The ALJ discussed Dr. Novelosco's medical opinions:
Dr. Novelosco wrote that the claimant has chronic neck pain, chronic obstructive pulmonary disease, and diverticulosis. The claimant can frequently lift less than 10 pounds and occasionally lift 10 pounds. He can stand/walk about 6 hours in an 8-hour day. He must alternate between sitting and standing. He has mild limitations in his ability to use his left upper extremity for pushing and pulling. The physician also wrote that the claimant reported that his limitations would likely disrupt a regular job schedule with low physical demands 70 hours per month. Tr. 18.
However, the ALJ gave these opinions "limited weight" because "there was nothing in the physician's treatment notes which supports the severity of the limitations identified" by the physician. This was the full extent of the explanation for the weight given to Dr. Novelosco's opinions.
The ALJ was not required to give Dr. Novelosco's opinions controlling weight because they were inconsistent with the objective medical evidence. However, these opinions were still entitled to deference, and the ALJ must consider the factors listed above and give good reasons for assigning "limited weight" to the treating physician's opinions.
The ALJ must give specific reasons for the weight assigned to Dr. Novelosco's opinions. From the ALJ's opinion, it is unclear whether he considered most of the factors at all, including: (1) the length of the treatment relationship, (2) the frequency of examination, (3) the nature and extent of the treatment relationship, (4) the consistency of the opinion with the record as a whole, and (5) specialization of the treating source.
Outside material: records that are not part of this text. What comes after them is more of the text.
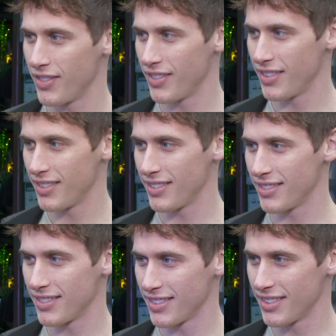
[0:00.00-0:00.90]
right here.
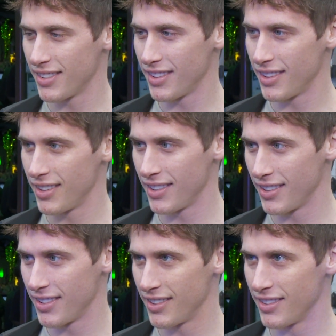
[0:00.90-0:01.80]
Does that
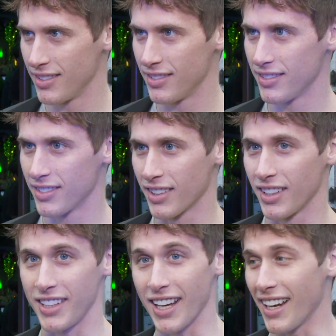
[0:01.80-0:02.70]
concern you?
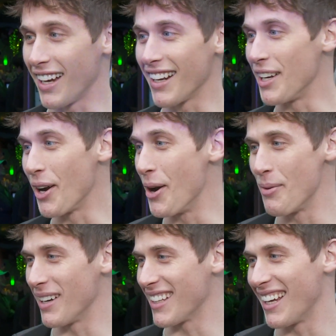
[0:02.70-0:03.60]
Yeah, I didn't know
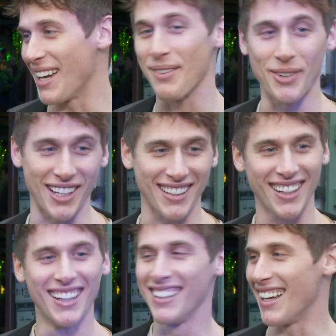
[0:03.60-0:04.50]
about that, but
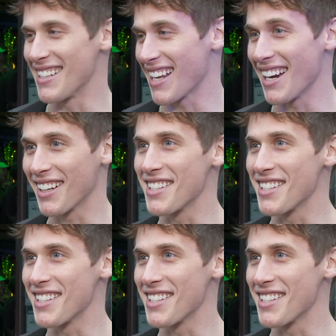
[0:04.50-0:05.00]
yeah, it's kind of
The ALJ must make a record that he considered the factors outlined in 20 C.F.R. § 404.1527(d). Consideration of these factors may not change the ALJ's determination. However, the Commission must follow its own regulations.
VI. CONCLUSION
The Court ADOPTS the Magistrate's recommendation with modification, GRANTS Plaintiff's Motion, and DENIES Defendant's Motion.
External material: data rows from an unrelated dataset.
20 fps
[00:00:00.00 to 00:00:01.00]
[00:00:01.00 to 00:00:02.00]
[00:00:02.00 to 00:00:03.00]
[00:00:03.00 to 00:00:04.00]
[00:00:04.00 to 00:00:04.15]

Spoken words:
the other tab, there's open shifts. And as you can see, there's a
This matter is REMANDED to the Commissioner for a more detailed explanation of why Dr. Novelosco's opinions in the questionnaire dated July 4, 2009 were given limited weight. The Commissioner must provide good reasons for the weight given to Dr. Novelosco's opinion and analyze the factors in 20 C.F.R. § 404.1527(d). If the Commissioner determines that Dr. Novelosco's opinions warrant a different weight than originally determined, the Commissioner must re-evaluate whether Plaintiff has the RFC to perform work in the national economy.